[What to work on]:
Type the entries out again exactly as they read, but leave every picture behind.

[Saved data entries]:
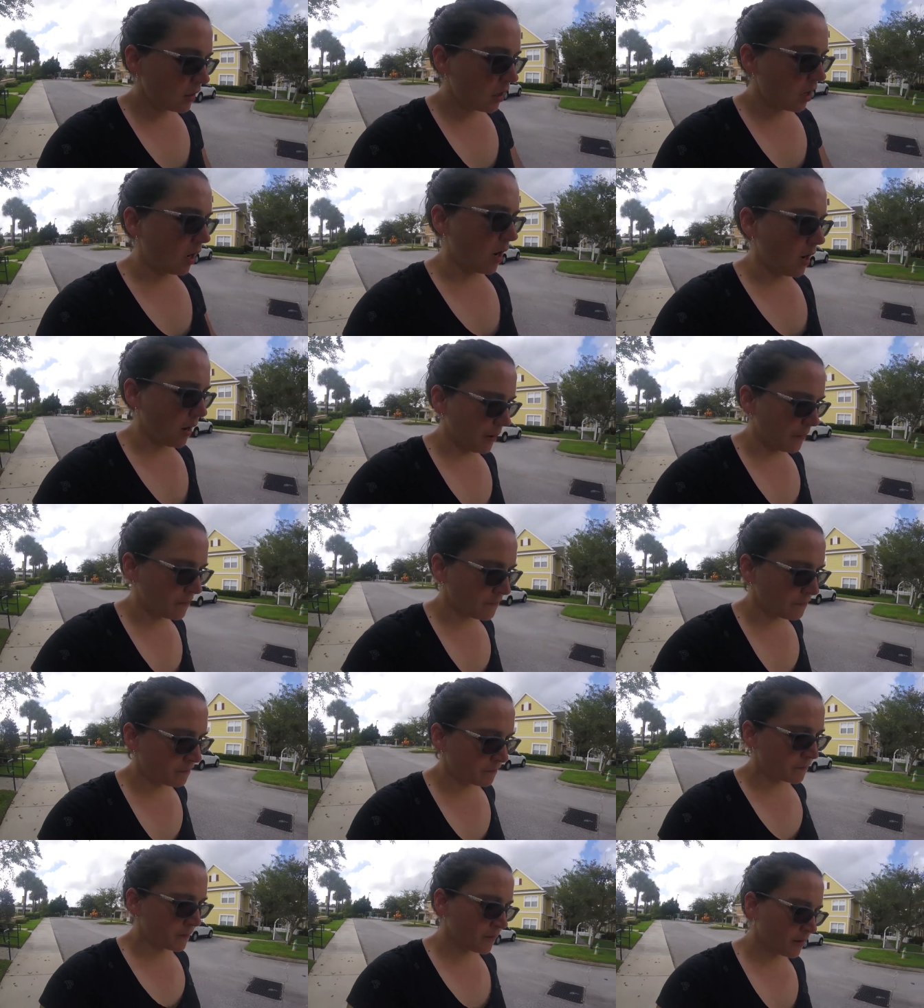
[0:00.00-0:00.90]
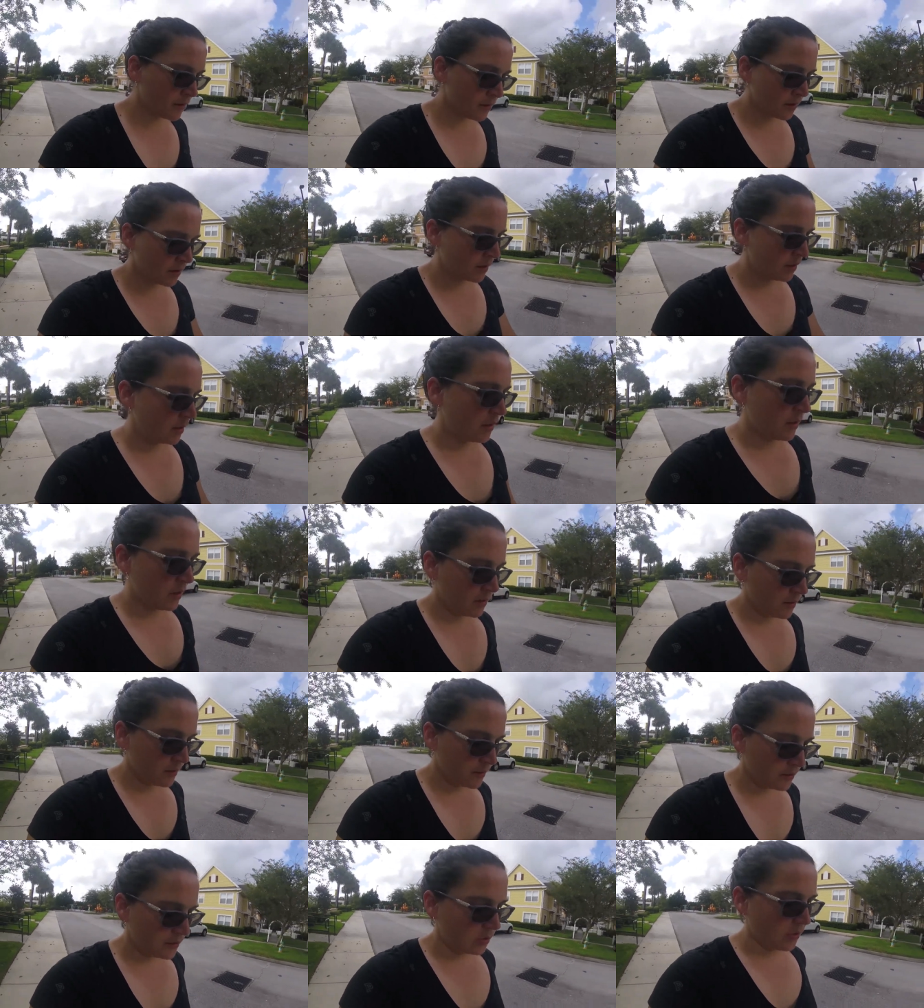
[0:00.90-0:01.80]
Um,
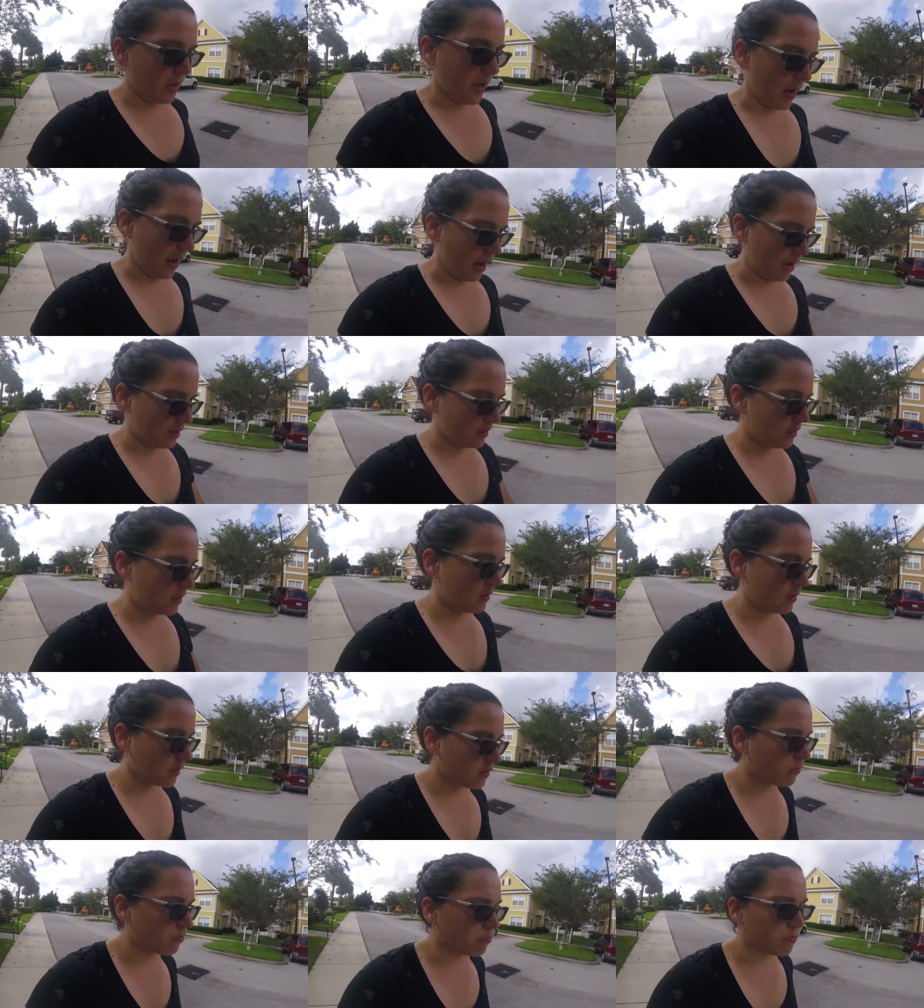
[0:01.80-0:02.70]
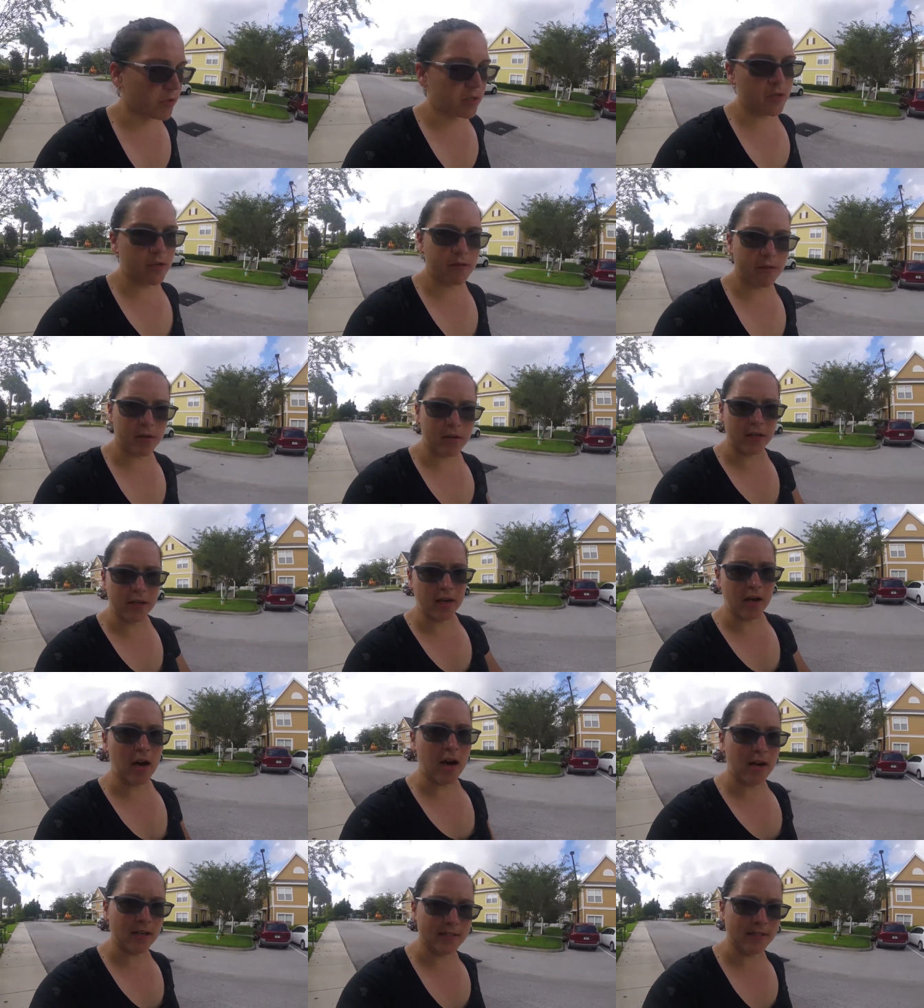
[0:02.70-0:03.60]
so yeah, really, really
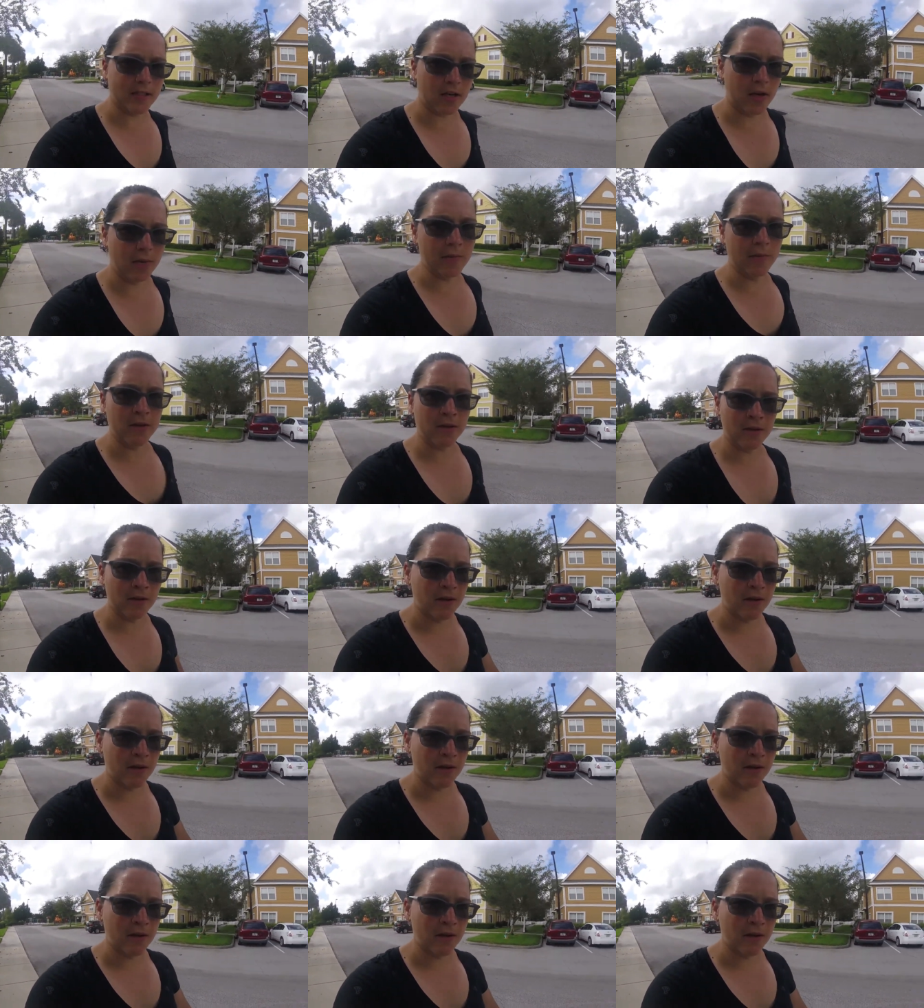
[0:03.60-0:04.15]
awesome.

[Response area]:
[0:00.00-0:00.90]
[0:00.90-0:01.80]
Um,
[0:01.80-0:02.70]
[0:02.70-0:03.60]
so yeah, really, really
[0:03.60-0:04.15]
awesome.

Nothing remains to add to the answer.